Records provided:
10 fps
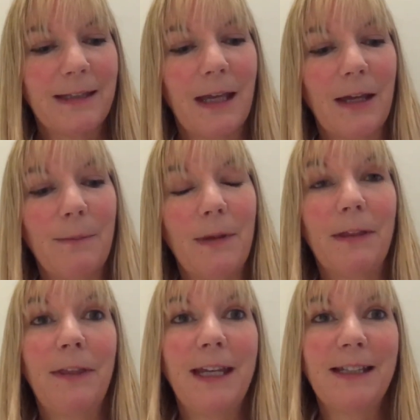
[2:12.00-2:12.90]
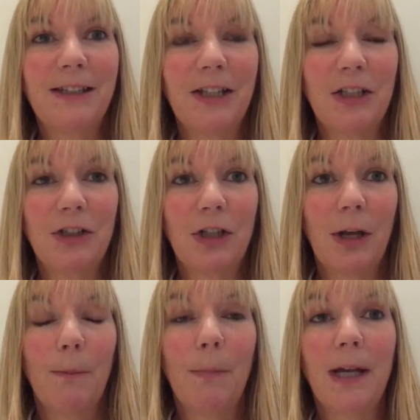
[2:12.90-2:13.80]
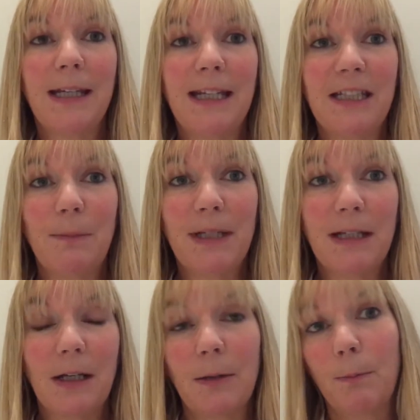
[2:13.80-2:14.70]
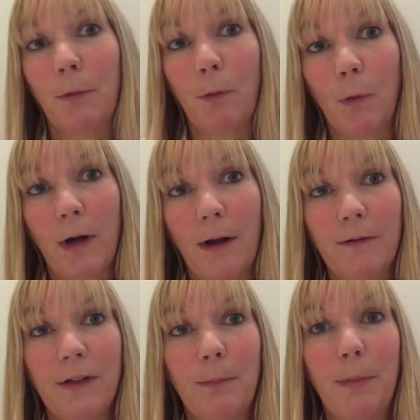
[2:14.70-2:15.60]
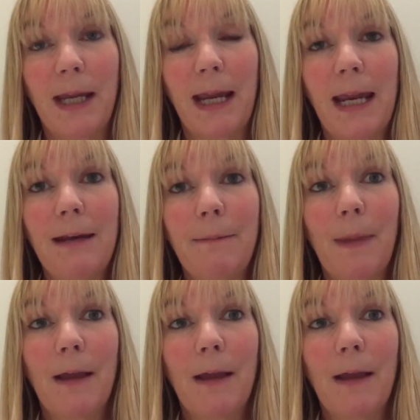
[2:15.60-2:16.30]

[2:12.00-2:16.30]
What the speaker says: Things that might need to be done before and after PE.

What is expected:
The entries above, every one of them, should be retyped exactly, with no pictures carried over.

Output for this task:
10 fps
[2:12.00-2:12.90]
[2:12.90-2:13.80]
[2:13.80-2:14.70]
[2:14.70-2:15.60]
[2:15.60-2:16.30]

[2:12.00-2:16.30]
What the speaker says: Things that might need to be done before and after PE.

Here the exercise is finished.